Statistics professor and actuarial program director Brian Hartman doesn’t call them “tragedies”—he calls them “uncertain events.”
“What actuaries do is . . . price uncertain events,” said Hartman. “They make predictions about when somebody is going to die, if are going to get sick, whether or not they are going to get into a car accident—all of these are so morbid!”
But rest assured: actuaries’ intentions are good, even if their subject matter is somewhat macabre.
“We insure [these events] so that if your house burns down we can get you back to normal,” said Hartman. “If you are in a car wreck, we can get you back to normal.”
Actuaries analyze data and make models in order to predict the probability of rare events that most people don’t even like thinking about. With these probabilities in hand, insurance companies can charge the appropriate premiums for insurance policies. Actuaries also examine retirement plans, pensions, and other unremarkable aspects of personal finance, but occasionally one of Hartman’s “uncertain events” makes the news. Take, for example, Hurricane Harvey, which caused $125 Billion in damages, most of which was due to flooding.

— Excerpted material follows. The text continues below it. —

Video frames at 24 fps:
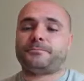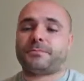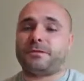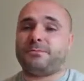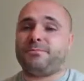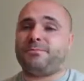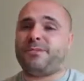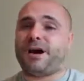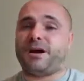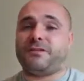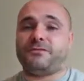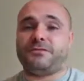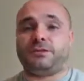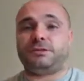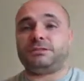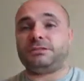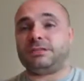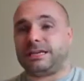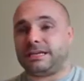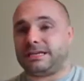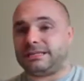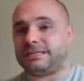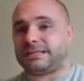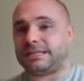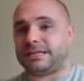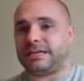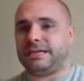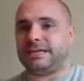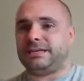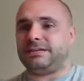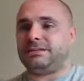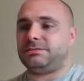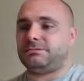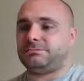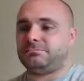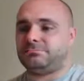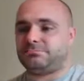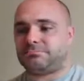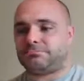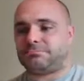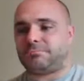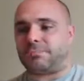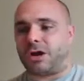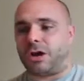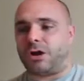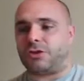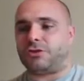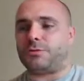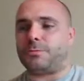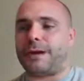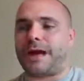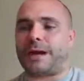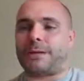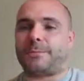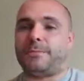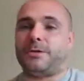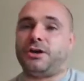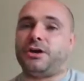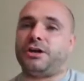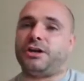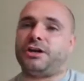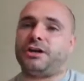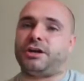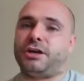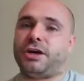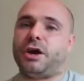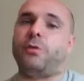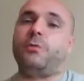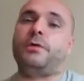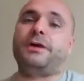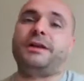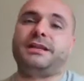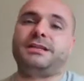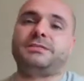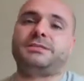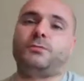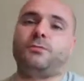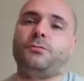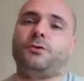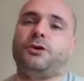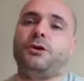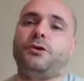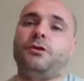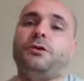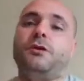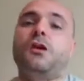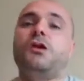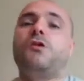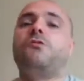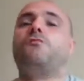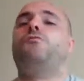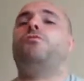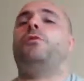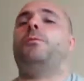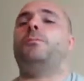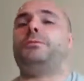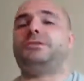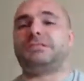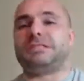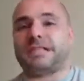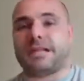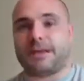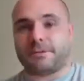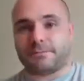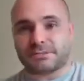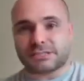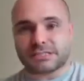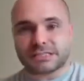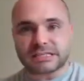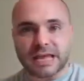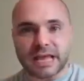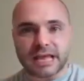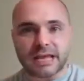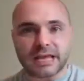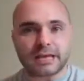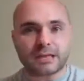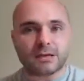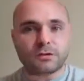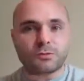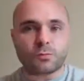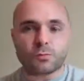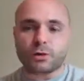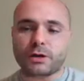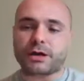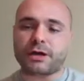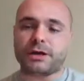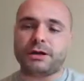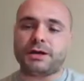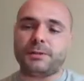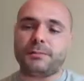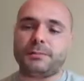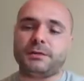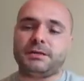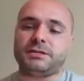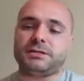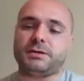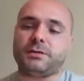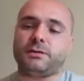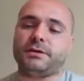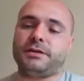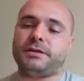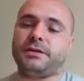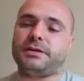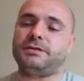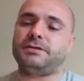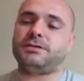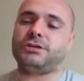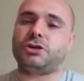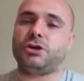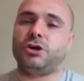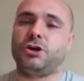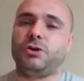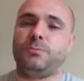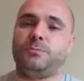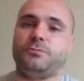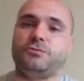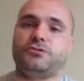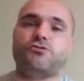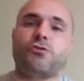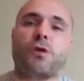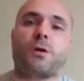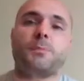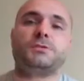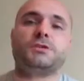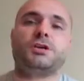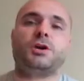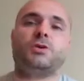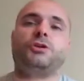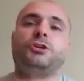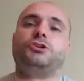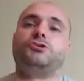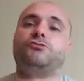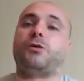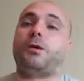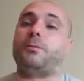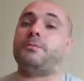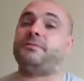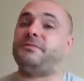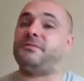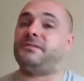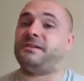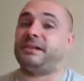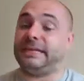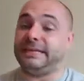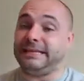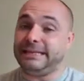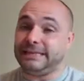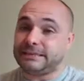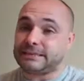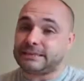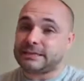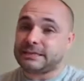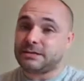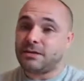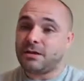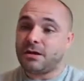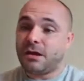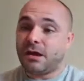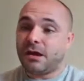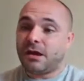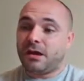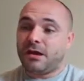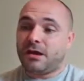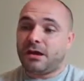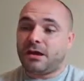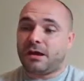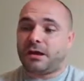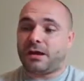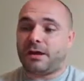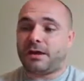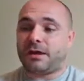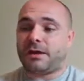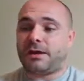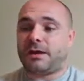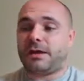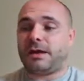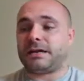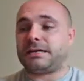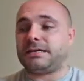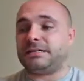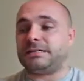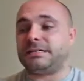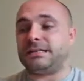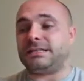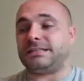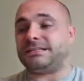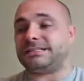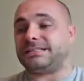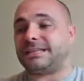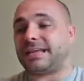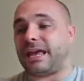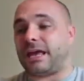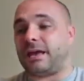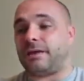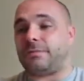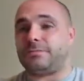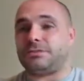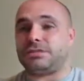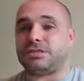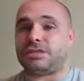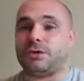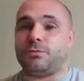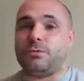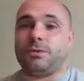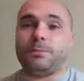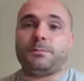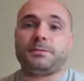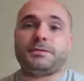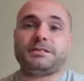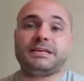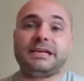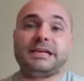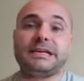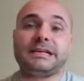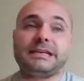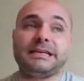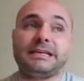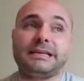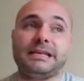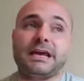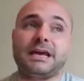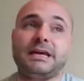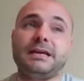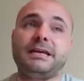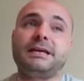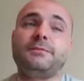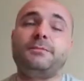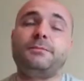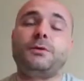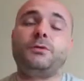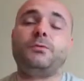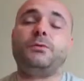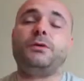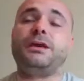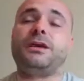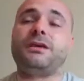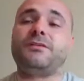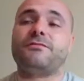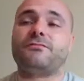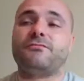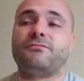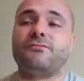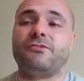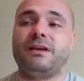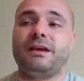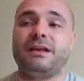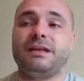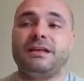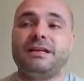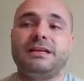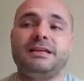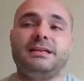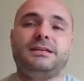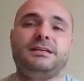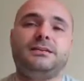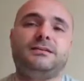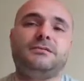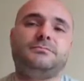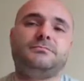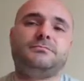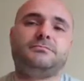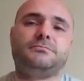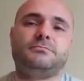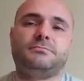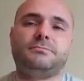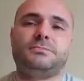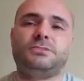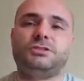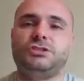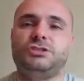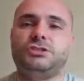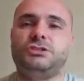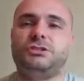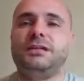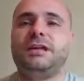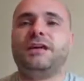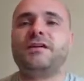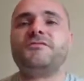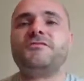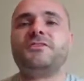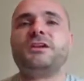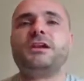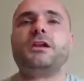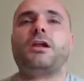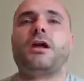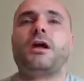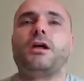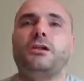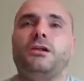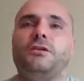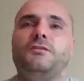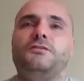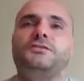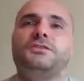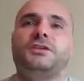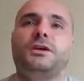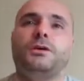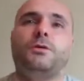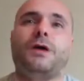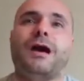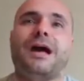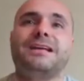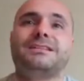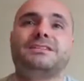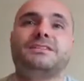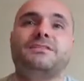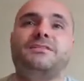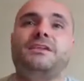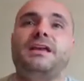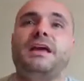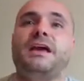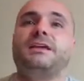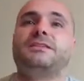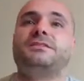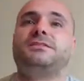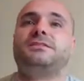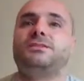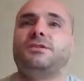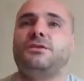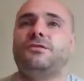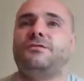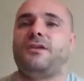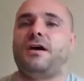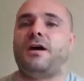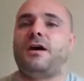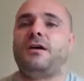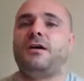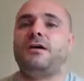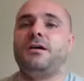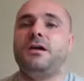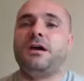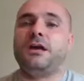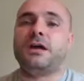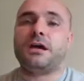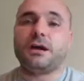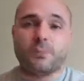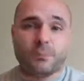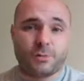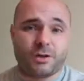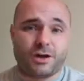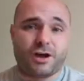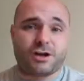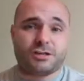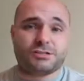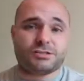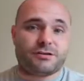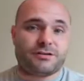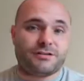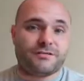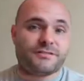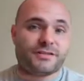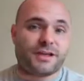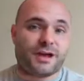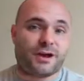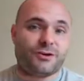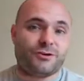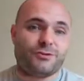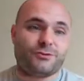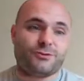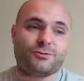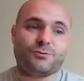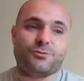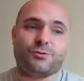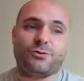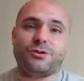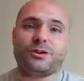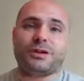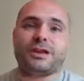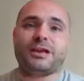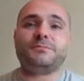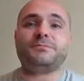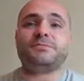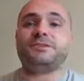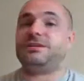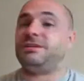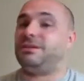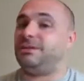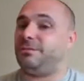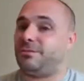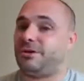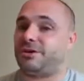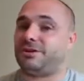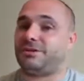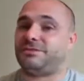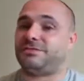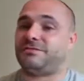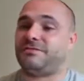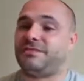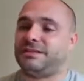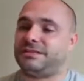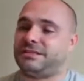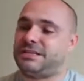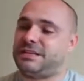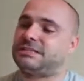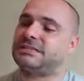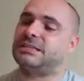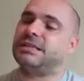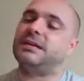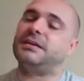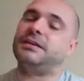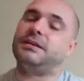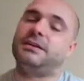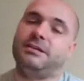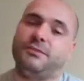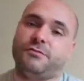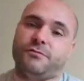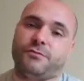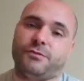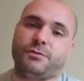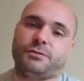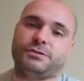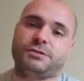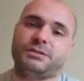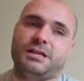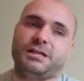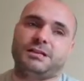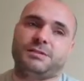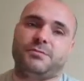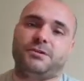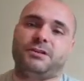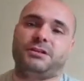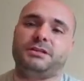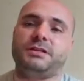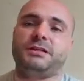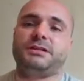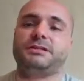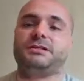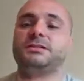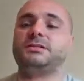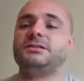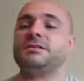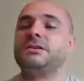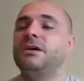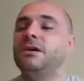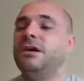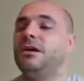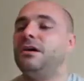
Marvel and DC on the back burner, going as it were. Rumbleslam staying. going to be doing some Drop Zone and Drop Fleet, because it's games that we particularly like, but we haven't really given a lot of love to as of yet so far. And we are sorry for that. Hulk War Games, your model's fantastic, your rule set's brilliant.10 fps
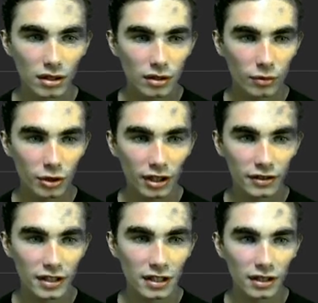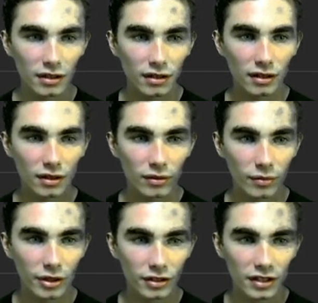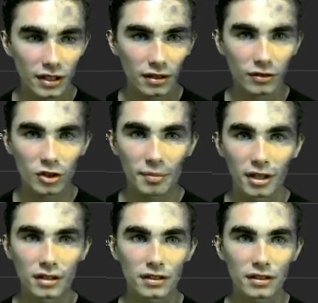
We are sending the response,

“Flooding is a very tough thing to insure because . . . if your house is flooded, then your neighbor’s house is flooded, two doors down is flooded, everybody in your area is flood damaged,” said Hartman. “There is no way to diversify the insurer’s risk by writing more policies. The losses are highly correlated.” And so the federal government has the National Flood Insurance Plan (NFIP), and they charge premiums and pay in the event of flood, because it’s not a profitable product [for private insurance companies].”
For Hartman, topics like catastrophic flood damage are part of the set of “fun problems” that actuaries get to tackle. Other “fun problems” in actuarial science include topics at the cutting edge of technology, like driverless cars.
“As [driverless cars] improve and become more common, there will be fewer accidents, which means that there will be fewer claims, which means that [insurance companies] won’t need to charge as much for insurance, which is great for policy holders,” said Hartman. “It will be interesting to see what that does to the auto insurance industry.”
Another area of interest in actuarial science is healthcare reform, a topic never far from the headlines. Medicare, Medicaid, and all health insurers employ many actuaries to assess the effects of potential policies.
BYU actuarial science students are uniquely prepared to handle the storms, autonomous vehicles, and healthcare reforms of the future. This is because in addition to a full curriculum of actuarial science, BYU actuarial science students also complete the entire statistics core coursework.
“Modern actuaries need to also be good statisticians,” said Hartman. “They need to be able to handle data, they need to be able to solve problems with large data sets, and [they need to] be able to find patterns in those data.”
Because computing technology has made it easy to generate models and manage data, effective actuaries of the future must also know how to apply these models to large amounts of data and interpret the results.
“There is more of an expectation of being able to handle data,” said Hartman. “Our actuaries need to be able to speak the language of statistics.”
The high salaries and job stability of BYU actuarial science alumni along with respected and tech-savvy professors have resulted in actuarial program growth in both quality and size. In a field devoted to “uncertain events,” there is nothing uncertain about the success of BYU’s actuarial science program.